In a significant advancement for Parkinson’s disease research, Annovis Bio has partnered with NeuroRPM to integrate an FDA-cleared, AI-powered wearable platform into its long-term open-label extension study of buntanetap. The technology will provide continuous, real-time monitoring of key motor symptoms—bradykinesia, tremor, and dyskinesia—serving as objective digital biomarkers to track symptom changes and treatment effects over the 36-month trial period. This collaboration enhances data granularity in a study enrolling up to 500 participants across U.S. sites, building on prior evidence of buntanetap’s potential to improve cognition and halt decline in Parkinson’s patients.

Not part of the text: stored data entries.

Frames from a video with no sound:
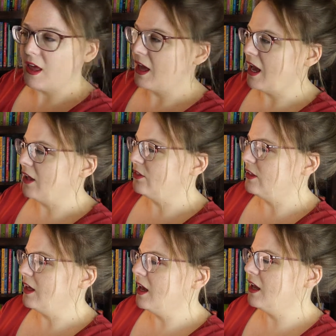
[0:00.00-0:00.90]
at the
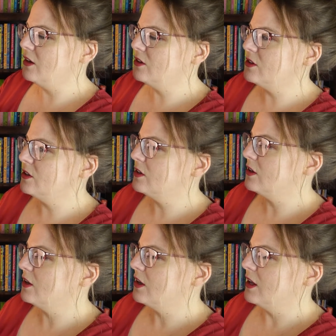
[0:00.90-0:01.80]
end
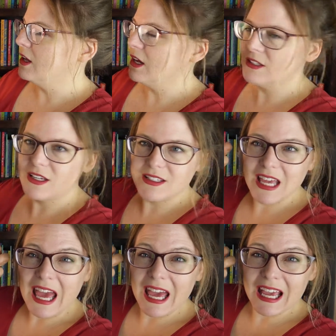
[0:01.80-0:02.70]
it says,
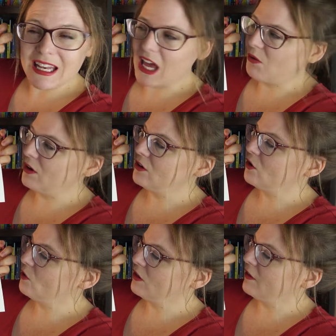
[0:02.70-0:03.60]
yay, now I
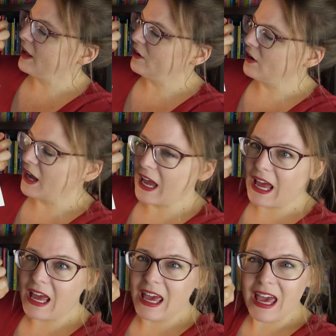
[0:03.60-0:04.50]
know the letter
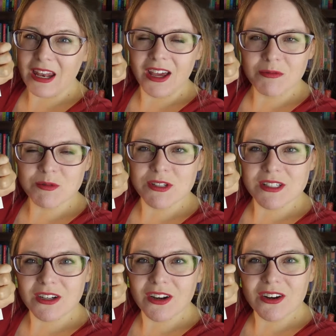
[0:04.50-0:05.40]
A, and it comes with
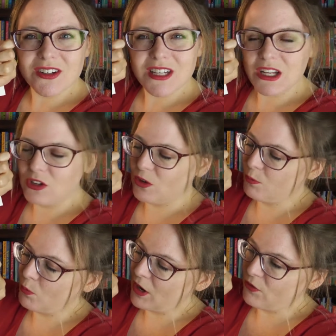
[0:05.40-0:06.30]
stickers, and you could,
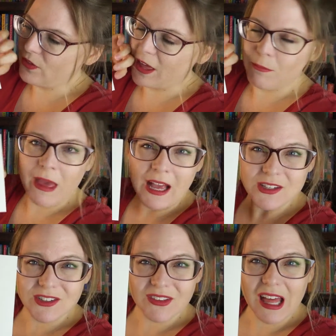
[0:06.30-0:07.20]
whenever they
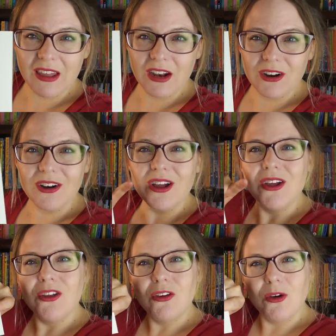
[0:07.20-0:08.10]
master that letter,
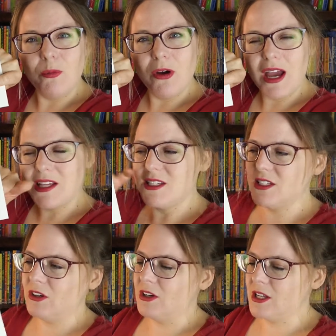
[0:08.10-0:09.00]
you could put a
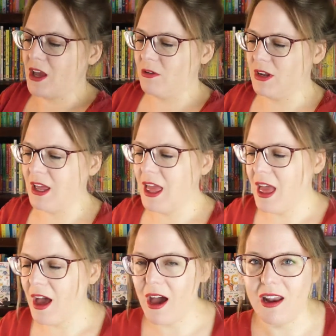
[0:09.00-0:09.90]
sticker down
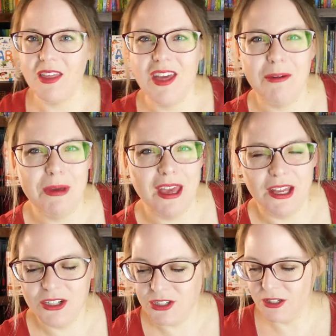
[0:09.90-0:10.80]
on that
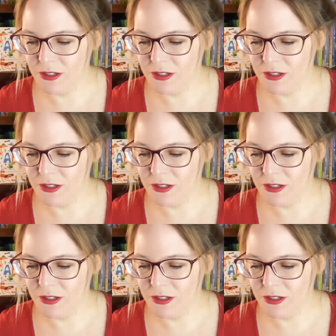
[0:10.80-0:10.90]
page.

Advancing Precision Monitoring in Parkinson’s Research
Annovis Bio has entered into a strategic partnership with NeuroRPM to incorporate cutting-edge digital health technology into its ongoing open-label extension (OLE) study for Parkinson’s disease (PD). The study, identified as ANVS-25002 (NCT07284784), launched enrollment in early 2026 and focuses on evaluating the long-term safety and tolerability of buntanetap, an investigational oral therapy designed to address underlying neurodegenerative processes.
Buntanetap works by inhibiting the production of multiple neurotoxic proteins, including amyloid-beta, tau, alpha-synuclein, and TDP43, which accumulate in Parkinson’s and contribute to motor and cognitive impairments. Previous Phase 3 data in early PD demonstrated that buntanetap halted cognitive decline across the study population, with particularly robust improvements—up to three times greater—in patients showing Alzheimer’s-like amyloid co-pathology, affecting about 25% of participants. Biomarker analyses further supported disease-modifying effects, including reductions in plasma TDP43 by over 70% in earlier trials.
The OLE study targets up to 500 participants aged 40-85 with Hoehn and Yahr stages 1-3, including two cohorts: those who previously participated in buntanetap trials and individuals at least 12 months post-deep brain stimulation with stable settings. Participants receive once-daily 30mg buntanetap for 36 months, with assessments including clinical measures, skin and plasma biomarkers, and now enhanced digital monitoring.
NeuroRPM’s platform, cleared by the FDA via 510(k), utilizes the Apple Watch to capture motion data continuously during daily activities. Advanced AI algorithms analyze this data in real time to detect and quantify three cardinal PD motor symptoms: bradykinesia (slowness of movement), tremor (involuntary shaking), and dyskinesia (uncontrolled movements often linked to levodopa therapy). The system integrates supplemental health metrics from Apple HealthKit, delivering objective, granular insights that traditional in-clinic assessments—typically episodic and subjective—cannot match.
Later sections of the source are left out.